:: What to produce ::
Your task is to repeat exactly the lines below between the line holding "[22:44.13-22:44.97]" and the line holding "[00:00:03.00 to 00:00:04.00]", inclusive, and only those.

───── Material for this task

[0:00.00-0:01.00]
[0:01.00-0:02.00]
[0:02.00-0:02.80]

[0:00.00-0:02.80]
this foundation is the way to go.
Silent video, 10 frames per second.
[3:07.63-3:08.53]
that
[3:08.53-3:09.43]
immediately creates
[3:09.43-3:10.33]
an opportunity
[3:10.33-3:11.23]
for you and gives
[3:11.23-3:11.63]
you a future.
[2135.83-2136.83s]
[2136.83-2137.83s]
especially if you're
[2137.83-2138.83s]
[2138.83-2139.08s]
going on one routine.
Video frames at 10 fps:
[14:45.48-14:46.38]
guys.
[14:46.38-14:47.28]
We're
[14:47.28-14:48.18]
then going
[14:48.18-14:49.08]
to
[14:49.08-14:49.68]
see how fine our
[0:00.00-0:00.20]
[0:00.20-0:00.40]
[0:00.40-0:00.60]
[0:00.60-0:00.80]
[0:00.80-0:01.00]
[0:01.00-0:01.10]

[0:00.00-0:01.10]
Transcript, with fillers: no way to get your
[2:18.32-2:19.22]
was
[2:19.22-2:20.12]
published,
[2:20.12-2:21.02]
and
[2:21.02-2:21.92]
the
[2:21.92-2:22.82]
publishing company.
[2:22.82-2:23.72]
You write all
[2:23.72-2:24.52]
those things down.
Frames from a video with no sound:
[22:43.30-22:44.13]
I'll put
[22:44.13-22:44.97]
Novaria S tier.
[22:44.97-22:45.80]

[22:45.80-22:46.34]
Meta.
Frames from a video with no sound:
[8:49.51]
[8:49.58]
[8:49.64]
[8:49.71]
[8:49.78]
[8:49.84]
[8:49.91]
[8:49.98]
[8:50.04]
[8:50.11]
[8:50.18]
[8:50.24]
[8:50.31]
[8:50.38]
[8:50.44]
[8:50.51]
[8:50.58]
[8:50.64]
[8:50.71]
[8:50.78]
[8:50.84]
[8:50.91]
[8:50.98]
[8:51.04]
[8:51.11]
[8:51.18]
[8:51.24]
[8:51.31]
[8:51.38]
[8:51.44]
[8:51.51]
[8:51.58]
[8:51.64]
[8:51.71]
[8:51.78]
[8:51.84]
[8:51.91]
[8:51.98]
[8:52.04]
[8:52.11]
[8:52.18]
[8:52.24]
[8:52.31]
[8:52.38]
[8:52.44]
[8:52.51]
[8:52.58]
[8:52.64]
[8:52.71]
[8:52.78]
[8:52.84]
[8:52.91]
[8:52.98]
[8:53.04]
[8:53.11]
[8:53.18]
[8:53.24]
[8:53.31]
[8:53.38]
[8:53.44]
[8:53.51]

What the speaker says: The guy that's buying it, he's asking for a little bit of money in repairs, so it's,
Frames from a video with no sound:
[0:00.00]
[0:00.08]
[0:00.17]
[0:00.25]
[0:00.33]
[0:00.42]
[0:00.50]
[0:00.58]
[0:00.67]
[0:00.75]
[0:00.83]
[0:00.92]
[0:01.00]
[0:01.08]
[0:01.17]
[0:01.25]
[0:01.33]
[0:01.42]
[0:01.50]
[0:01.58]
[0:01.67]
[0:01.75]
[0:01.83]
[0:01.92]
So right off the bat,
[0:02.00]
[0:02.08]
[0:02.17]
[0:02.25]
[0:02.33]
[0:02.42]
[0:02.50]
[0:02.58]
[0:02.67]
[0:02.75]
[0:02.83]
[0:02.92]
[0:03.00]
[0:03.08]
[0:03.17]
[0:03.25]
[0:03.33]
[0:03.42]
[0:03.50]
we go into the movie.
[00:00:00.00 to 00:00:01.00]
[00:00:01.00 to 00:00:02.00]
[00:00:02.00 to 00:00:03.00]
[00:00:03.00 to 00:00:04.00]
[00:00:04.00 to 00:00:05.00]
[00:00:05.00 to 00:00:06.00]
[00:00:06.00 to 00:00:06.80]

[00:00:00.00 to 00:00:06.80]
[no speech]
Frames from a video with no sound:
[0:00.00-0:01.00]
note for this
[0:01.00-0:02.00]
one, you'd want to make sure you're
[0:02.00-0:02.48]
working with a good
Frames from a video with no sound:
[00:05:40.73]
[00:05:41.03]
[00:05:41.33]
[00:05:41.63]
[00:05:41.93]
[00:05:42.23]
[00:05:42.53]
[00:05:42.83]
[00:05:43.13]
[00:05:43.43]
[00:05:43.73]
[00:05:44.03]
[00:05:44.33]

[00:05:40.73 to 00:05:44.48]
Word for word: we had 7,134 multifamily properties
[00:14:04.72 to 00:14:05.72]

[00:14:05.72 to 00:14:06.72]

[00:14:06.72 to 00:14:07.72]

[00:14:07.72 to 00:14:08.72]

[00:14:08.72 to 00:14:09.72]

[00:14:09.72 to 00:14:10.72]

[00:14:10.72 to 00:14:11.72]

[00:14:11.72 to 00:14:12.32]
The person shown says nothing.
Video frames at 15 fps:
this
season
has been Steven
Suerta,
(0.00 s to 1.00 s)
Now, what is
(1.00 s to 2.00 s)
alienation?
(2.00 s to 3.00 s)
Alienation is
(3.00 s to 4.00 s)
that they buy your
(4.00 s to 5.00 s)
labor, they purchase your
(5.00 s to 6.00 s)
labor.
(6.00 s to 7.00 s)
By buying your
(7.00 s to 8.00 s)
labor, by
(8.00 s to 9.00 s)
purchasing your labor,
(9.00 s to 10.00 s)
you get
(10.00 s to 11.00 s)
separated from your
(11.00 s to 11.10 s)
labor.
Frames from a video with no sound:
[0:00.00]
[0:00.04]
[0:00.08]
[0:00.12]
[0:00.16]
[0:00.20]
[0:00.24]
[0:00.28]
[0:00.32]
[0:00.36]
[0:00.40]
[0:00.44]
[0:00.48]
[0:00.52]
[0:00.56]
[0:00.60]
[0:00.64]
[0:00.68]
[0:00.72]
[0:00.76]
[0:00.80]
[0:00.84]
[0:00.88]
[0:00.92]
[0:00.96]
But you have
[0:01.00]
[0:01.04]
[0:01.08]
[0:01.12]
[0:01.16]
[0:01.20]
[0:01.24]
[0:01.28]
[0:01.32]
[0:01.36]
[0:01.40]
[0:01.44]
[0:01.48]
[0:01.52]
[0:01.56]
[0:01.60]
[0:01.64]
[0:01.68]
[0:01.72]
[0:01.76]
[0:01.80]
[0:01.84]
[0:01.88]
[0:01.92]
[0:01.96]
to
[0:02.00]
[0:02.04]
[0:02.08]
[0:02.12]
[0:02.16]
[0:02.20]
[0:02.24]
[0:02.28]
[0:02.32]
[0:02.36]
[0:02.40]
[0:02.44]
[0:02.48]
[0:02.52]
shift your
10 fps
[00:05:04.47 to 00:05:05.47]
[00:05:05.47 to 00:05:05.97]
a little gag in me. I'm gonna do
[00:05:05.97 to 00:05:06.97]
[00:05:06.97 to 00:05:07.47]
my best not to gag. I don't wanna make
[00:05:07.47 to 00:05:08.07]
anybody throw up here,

──────────

:: Answer to the problem ::
[22:44.13-22:44.97]
Novaria S tier.
[22:44.97-22:45.80]

[22:45.80-22:46.34]
Meta.
Frames from a video with no sound:
[8:49.51]
[8:49.58]
[8:49.64]
[8:49.71]
[8:49.78]
[8:49.84]
[8:49.91]
[8:49.98]
[8:50.04]
[8:50.11]
[8:50.18]
[8:50.24]
[8:50.31]
[8:50.38]
[8:50.44]
[8:50.51]
[8:50.58]
[8:50.64]
[8:50.71]
[8:50.78]
[8:50.84]
[8:50.91]
[8:50.98]
[8:51.04]
[8:51.11]
[8:51.18]
[8:51.24]
[8:51.31]
[8:51.38]
[8:51.44]
[8:51.51]
[8:51.58]
[8:51.64]
[8:51.71]
[8:51.78]
[8:51.84]
[8:51.91]
[8:51.98]
[8:52.04]
[8:52.11]
[8:52.18]
[8:52.24]
[8:52.31]
[8:52.38]
[8:52.44]
[8:52.51]
[8:52.58]
[8:52.64]
[8:52.71]
[8:52.78]
[8:52.84]
[8:52.91]
[8:52.98]
[8:53.04]
[8:53.11]
[8:53.18]
[8:53.24]
[8:53.31]
[8:53.38]
[8:53.44]
[8:53.51]

What the speaker says: The guy that's buying it, he's asking for a little bit of money in repairs, so it's,
Frames from a video with no sound:
[0:00.00]
[0:00.08]
[0:00.17]
[0:00.25]
[0:00.33]
[0:00.42]
[0:00.50]
[0:00.58]
[0:00.67]
[0:00.75]
[0:00.83]
[0:00.92]
[0:01.00]
[0:01.08]
[0:01.17]
[0:01.25]
[0:01.33]
[0:01.42]
[0:01.50]
[0:01.58]
[0:01.67]
[0:01.75]
[0:01.83]
[0:01.92]
So right off the bat,
[0:02.00]
[0:02.08]
[0:02.17]
[0:02.25]
[0:02.33]
[0:02.42]
[0:02.50]
[0:02.58]
[0:02.67]
[0:02.75]
[0:02.83]
[0:02.92]
[0:03.00]
[0:03.08]
[0:03.17]
[0:03.25]
[0:03.33]
[0:03.42]
[0:03.50]
we go into the movie.
[00:00:00.00 to 00:00:01.00]
[00:00:01.00 to 00:00:02.00]
[00:00:02.00 to 00:00:03.00]
[00:00:03.00 to 00:00:04.00]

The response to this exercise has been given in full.